In response to the controversy generated by Senator Harry Reid’s reference to “Negro dialect,” Brian Palmer has an interesting article on Slate covering the history of how “Negro” became a taboo word. I was already aware that Negro gave way to “black” in the late 1960s in part due to the influence of the Black Power movement. Ironically, as Palmer recounts, Negro itself replaced the previously standard “colored” in the 1920s as a result of a concerted campaign by civil rights leaders such as W.E.B. DuBois. In the late 1980s, African-American started to become the preferred term, even though surveys show that most actual African-Americans either don’t care or continue to prefer “black.”Instead of the often prevalent African-American, I prefer to call myself Black. I have no problem with the term Negro and do not find it offensive at all. Neither does the term "colored" raise my ire. There are worse terms to call me as a person or a Black man than those terms and I will not name those terms here.
In each case, the transition from one term to another was driven by a belief that changing it would somehow reduce racism and increase the social status of black Americans. Unfortunately, I see no evidence that the various changes actually had any such beneficial effect. Indeed, each of these transitions might actually have increased white resentment towards blacks at the margin. As they happened, people who stuck to the old term out of habit would sometimes be accused of racism or racial insensitivity, and such accusations often generate a predictable backlash. Of course, it’s possible that there is data showing that the shift from “Negro” to “black” or that from “black” to “African-American” really did reduce racial prejudice after all. If so, I would be very interested to see it.

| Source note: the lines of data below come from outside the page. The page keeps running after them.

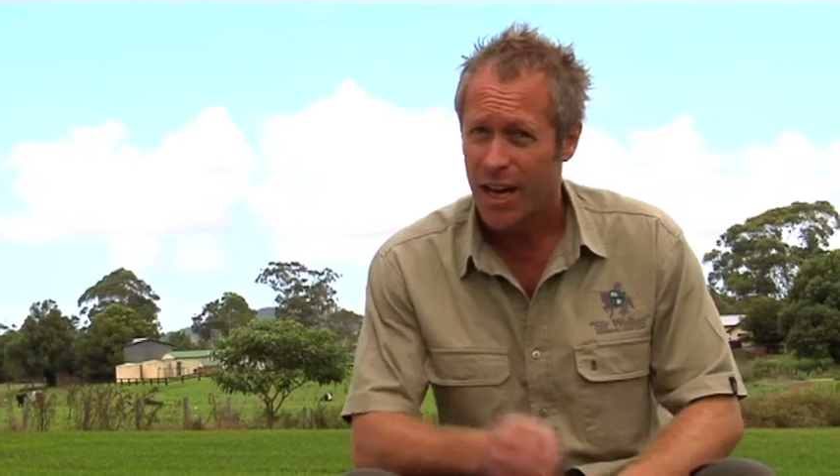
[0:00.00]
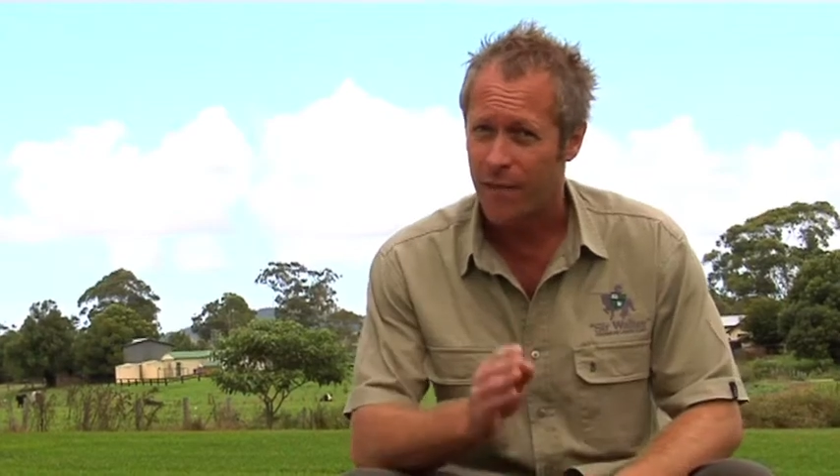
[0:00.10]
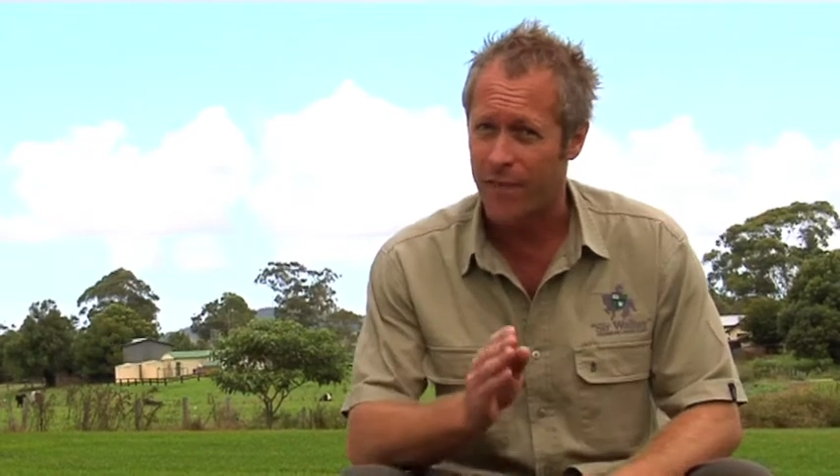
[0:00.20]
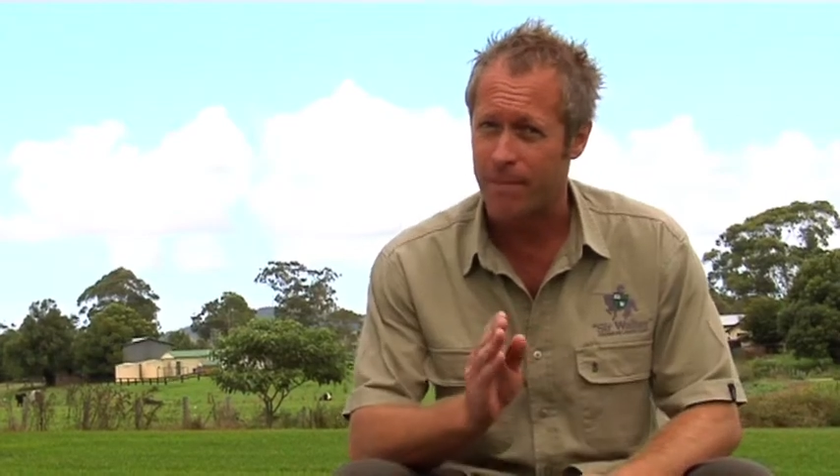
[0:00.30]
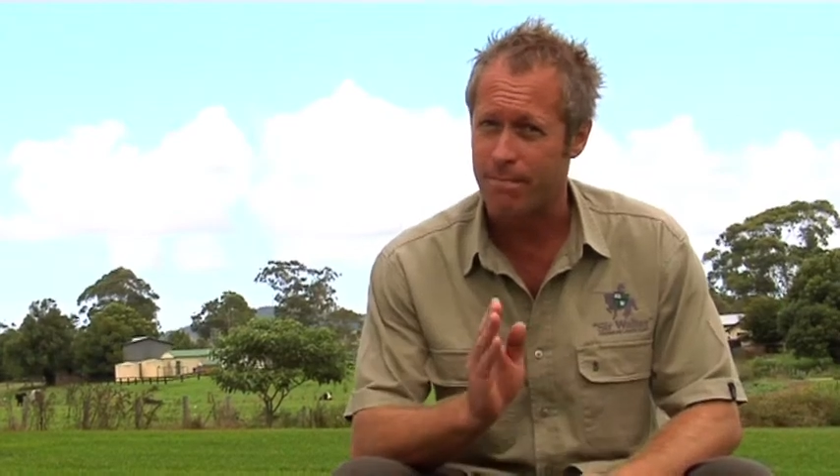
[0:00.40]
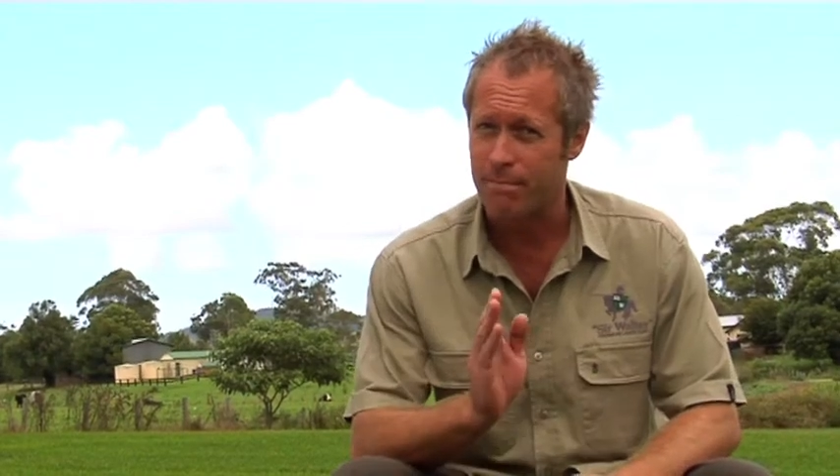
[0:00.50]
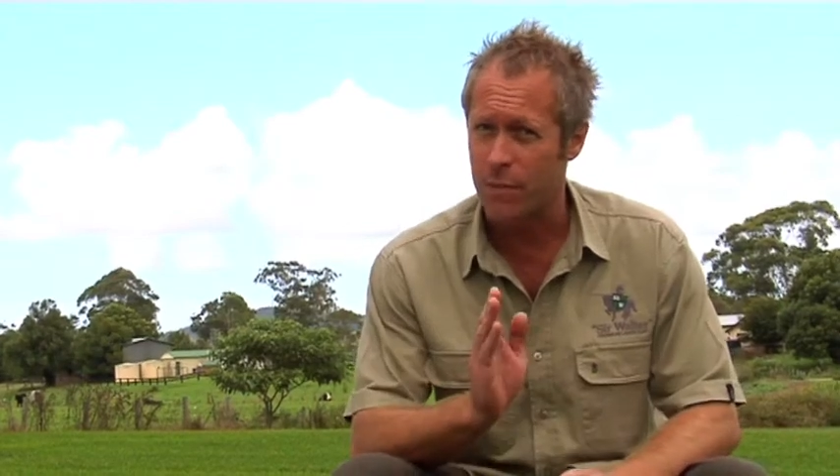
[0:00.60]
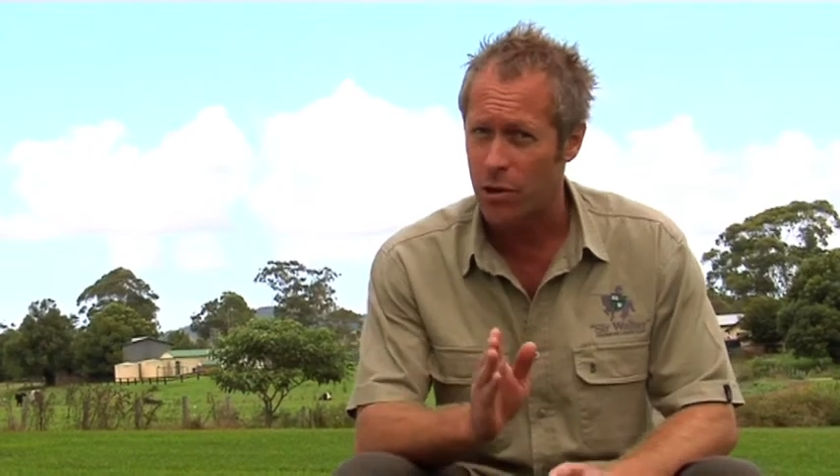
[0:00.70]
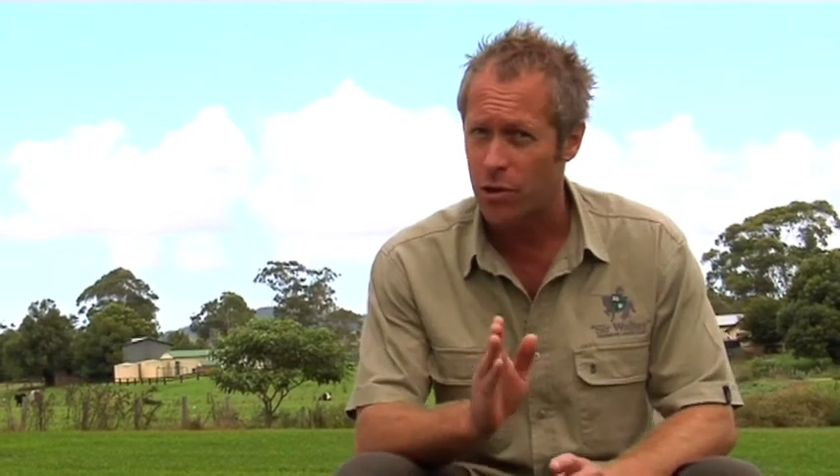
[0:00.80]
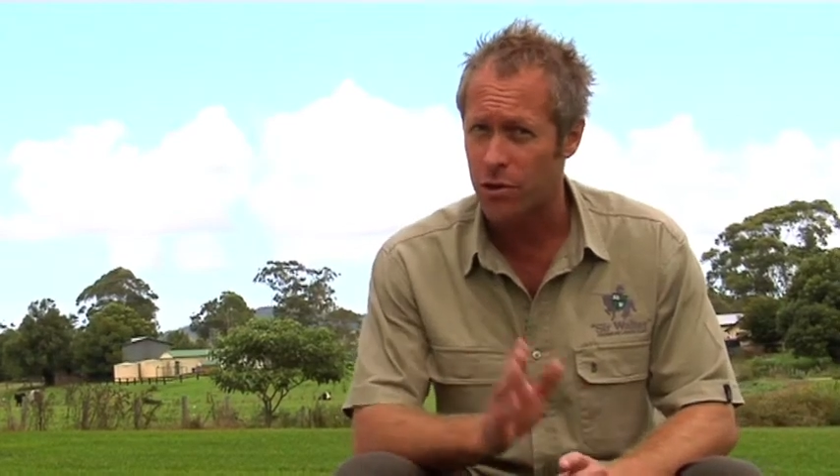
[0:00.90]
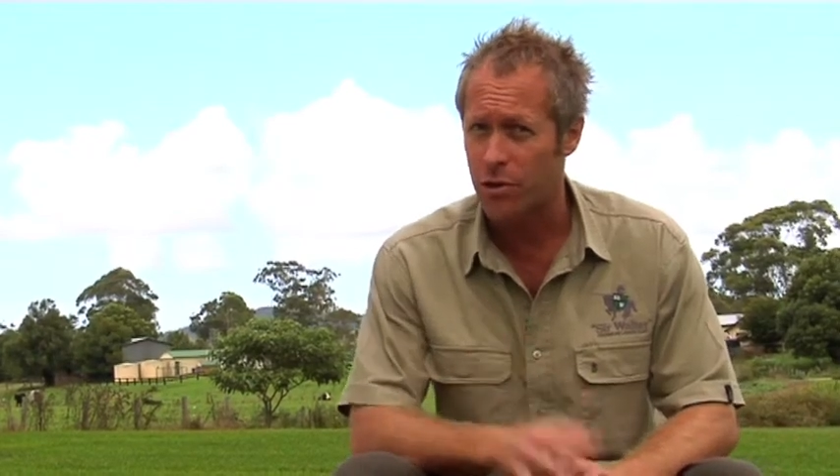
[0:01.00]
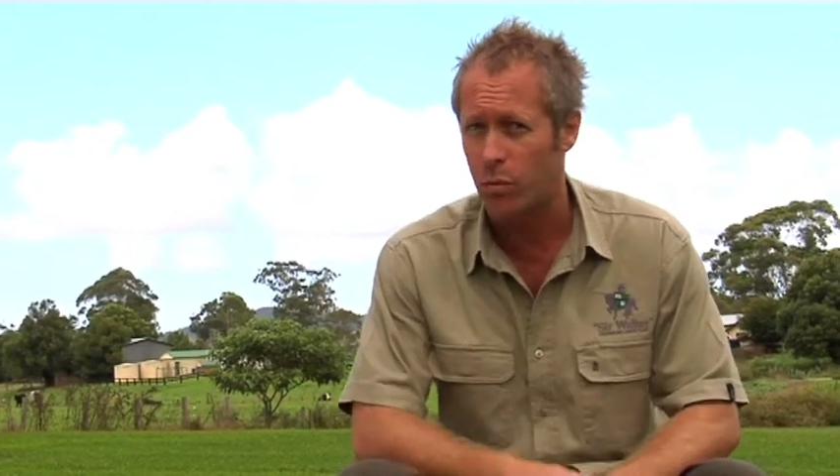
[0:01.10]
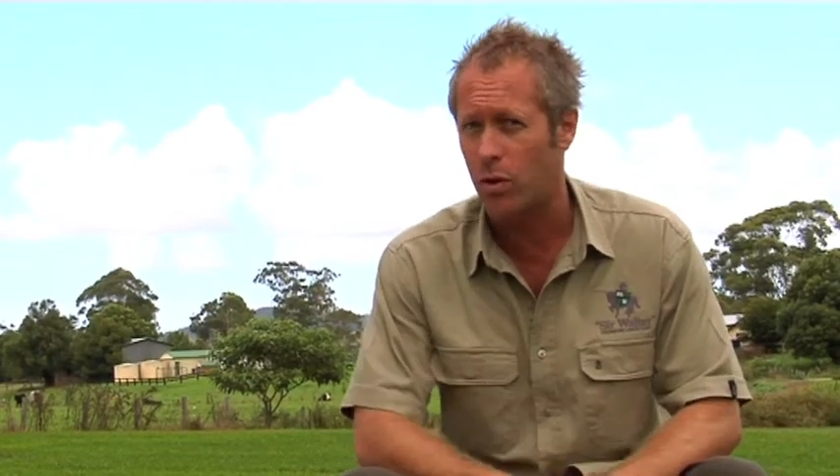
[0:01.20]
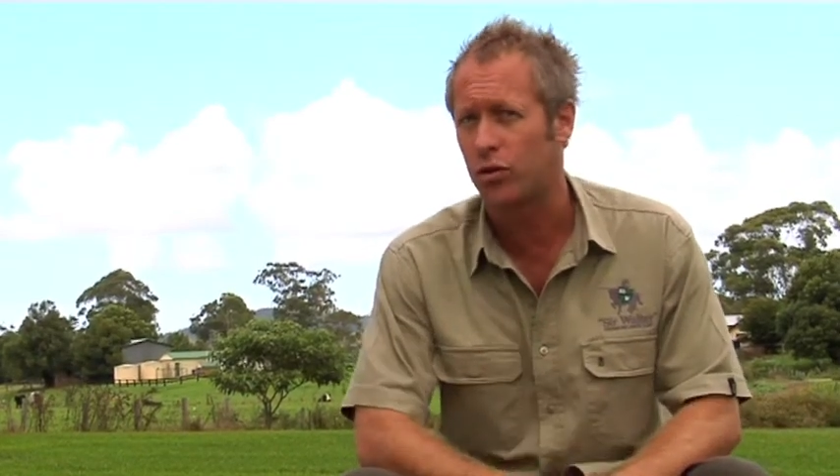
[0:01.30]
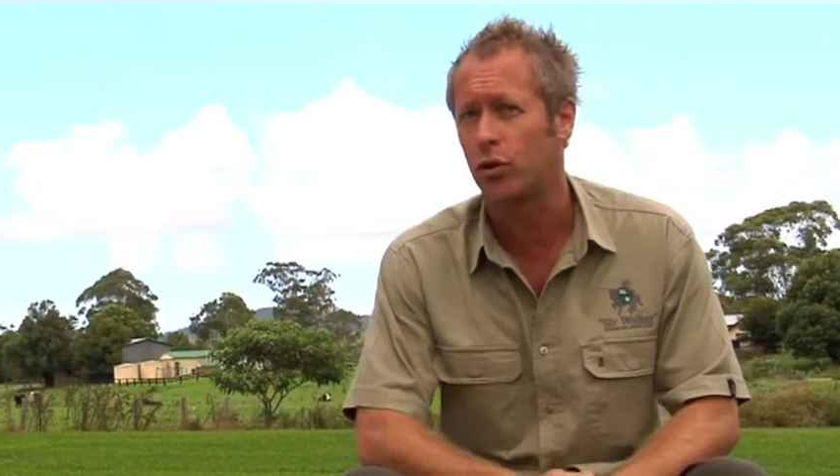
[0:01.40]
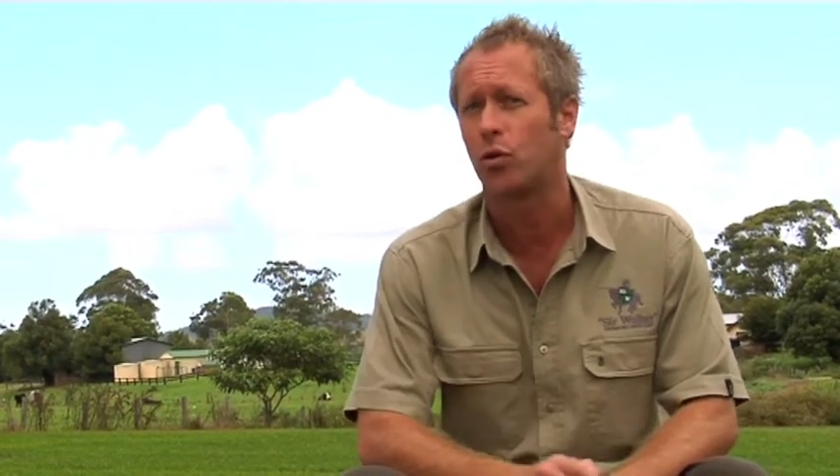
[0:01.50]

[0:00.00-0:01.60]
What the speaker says: In fact, most St Walter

Finally, I should emphasize that there is a big difference between these efforts to replace one polite term with another (while stigmatizing the older term), and what I regard as the entirely laudable attempt to stigmatize the use of words such as “kike” or “nigger.” The latter have always been used primarily as racial or ethnic slurs, and understood as such by both speakers and listeners. Not so in the case of words like Negro and black, at least prior to the effort to replace them with new terminology.
Also, looking in the comments of that post I saw this:
Based on how it was explained to me as a child, the switch in the late 60s was made in order to give “blacks” the same kind of neutral, color-based identifier already enjoyed by “whites.” Of course, the switch to “African-American” was inspired by the practice of giving various American ethnic groups their own hyphenated identifier. Logically, African-Americans SHOULDN’T feel slighted by being referred to as “blacks” because whites are still collectively referred to as “whites.”Honestly I always thought the whole white identifier was an insult. It's very easy to indentify anyone by the color of their skin, however, whites seems to have their own divisions according to ethnic or religious lines. Anyone who comes up with the Nat'l Association for the Advancement of White People or the United Caucasian College Fund really aren't helping anyone.
Of course to be Black well that's easily identifiable. Unless we can prove our ethnicity from Africa and some have used DNA testing to verify ethnicity especially since many of us have no way of tracking our ancestry having been largely lost during slavery times. I believe there is a Black ethnicity in America, although there are people out there who come from Africa or any of the nations of the new world such as Jamaica, Cuba, Puerto Rico or other nations with significant populations of African descended people.
But while I can easily refer to whites by their skin color, I would just as soon refer to a person by either their name or their ethnic heritage. I can no more lumps whites together as a generic group, than to lump blacks together no matter their actual background into one group.
Now as for that post, as I said I prefer Black. It's a simple term that I think adequately describes African descended people here in the states that have been borne out of the era of slavery. The other historically used term for such people could be used and isn't seen as offensive by me.